### Problem requirements
Leave every picture behind and copy the rest of the entries below exactly.

### Records supplied
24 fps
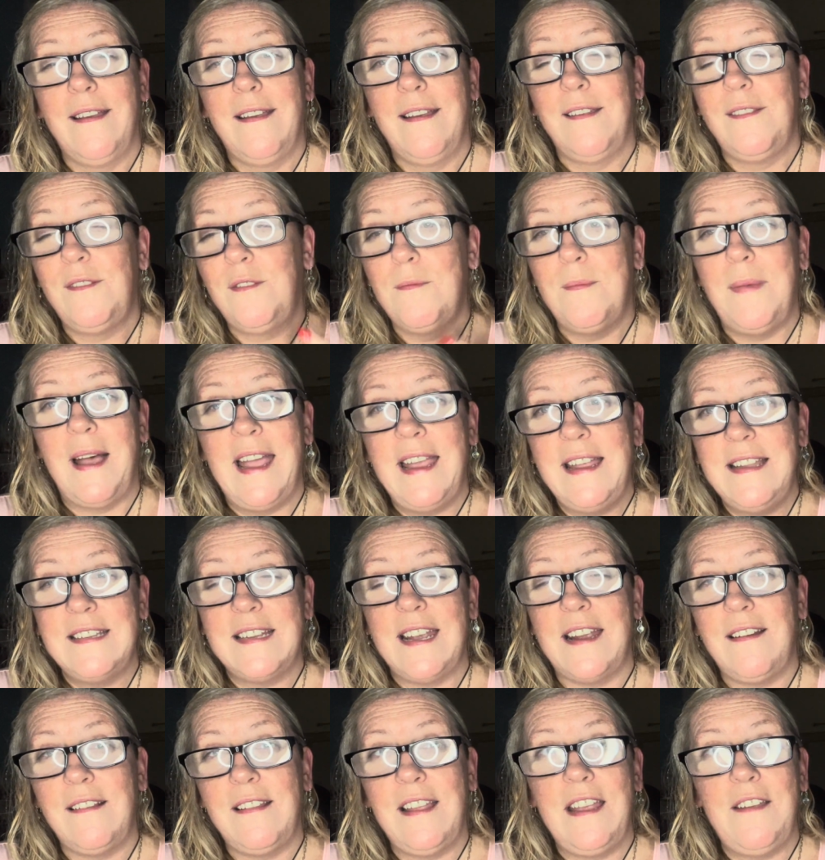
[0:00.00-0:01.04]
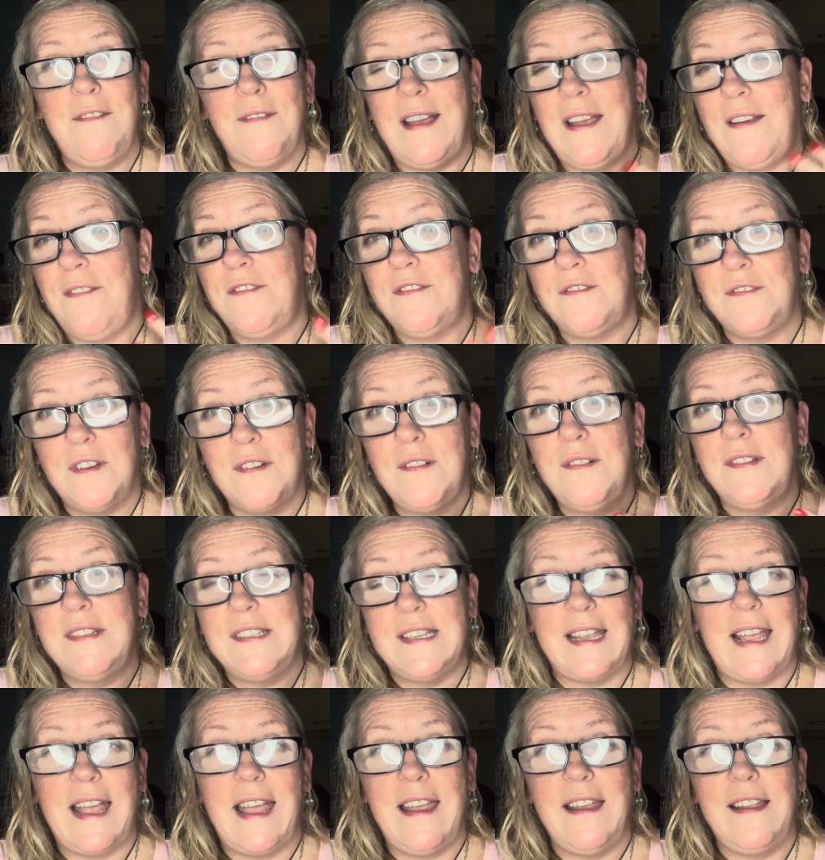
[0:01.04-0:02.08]
So my entire life, I've struggled to
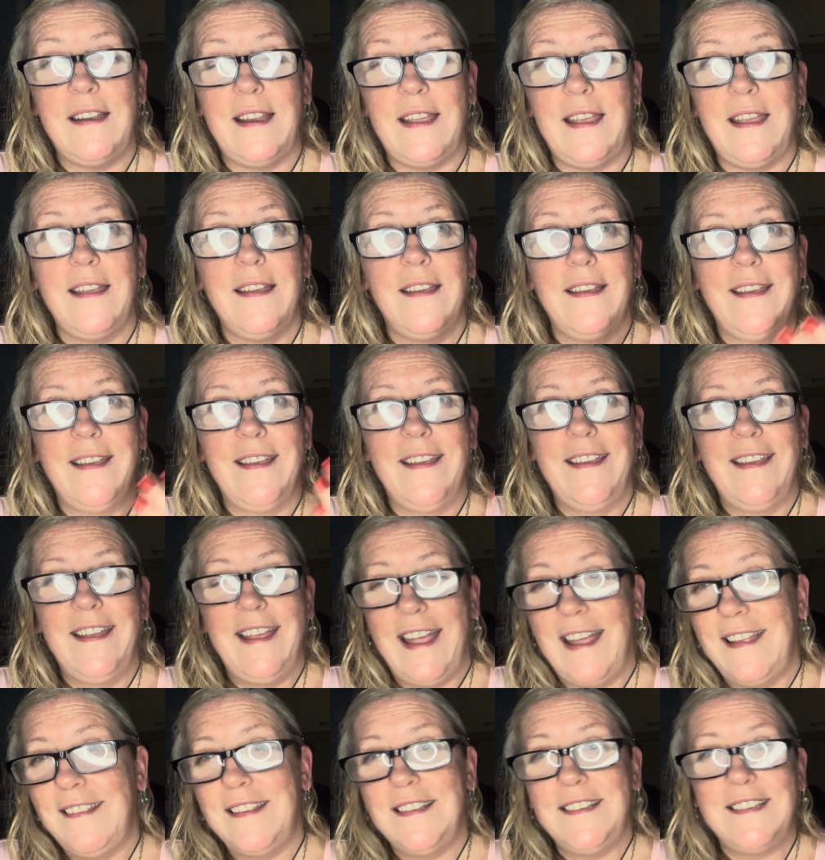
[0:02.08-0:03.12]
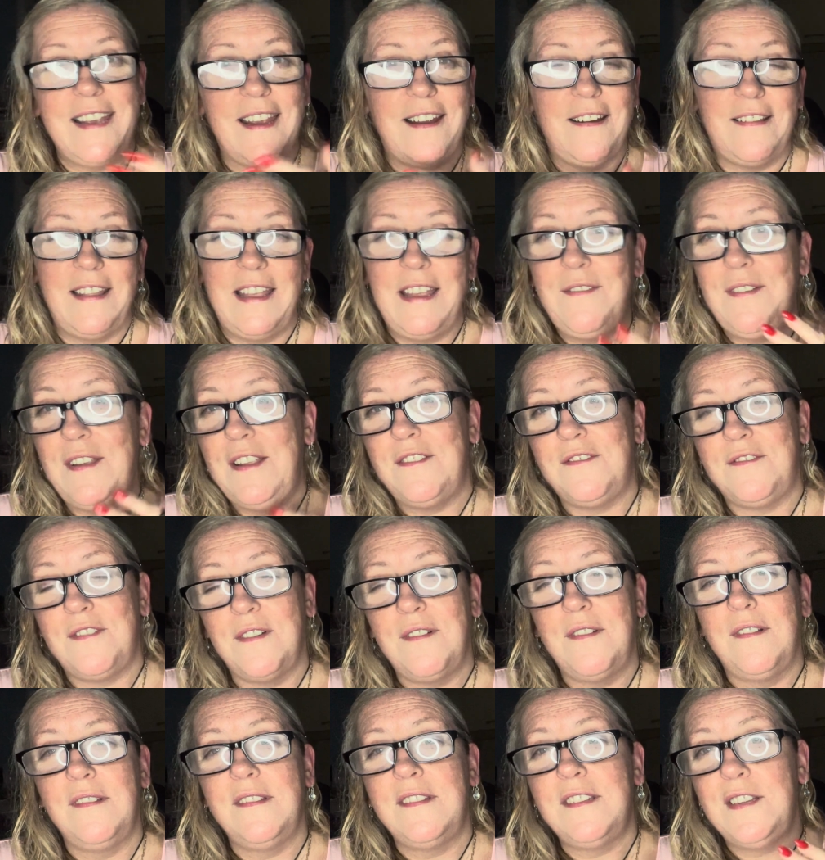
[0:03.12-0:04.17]
get angry. His entire life, he
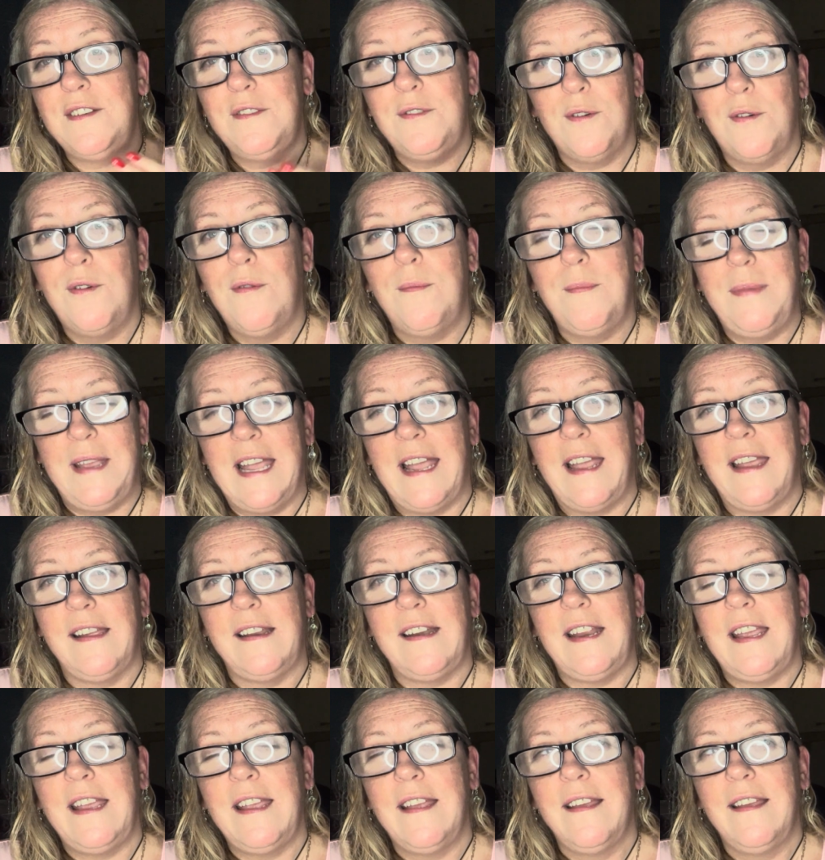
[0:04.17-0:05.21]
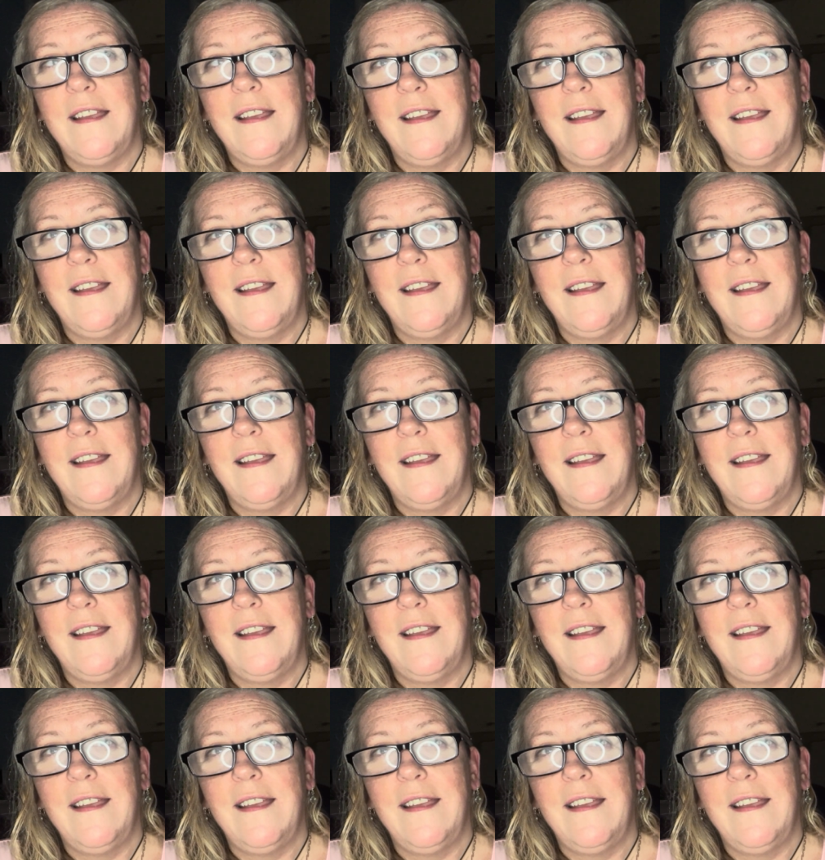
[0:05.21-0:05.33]
struggled to not be angry.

### Worked solution
24 fps
[0:00.00-0:01.04]
[0:01.04-0:02.08]
So my entire life, I've struggled to
[0:02.08-0:03.12]
[0:03.12-0:04.17]
get angry. His entire life, he
[0:04.17-0:05.21]
[0:05.21-0:05.33]
struggled to not be angry.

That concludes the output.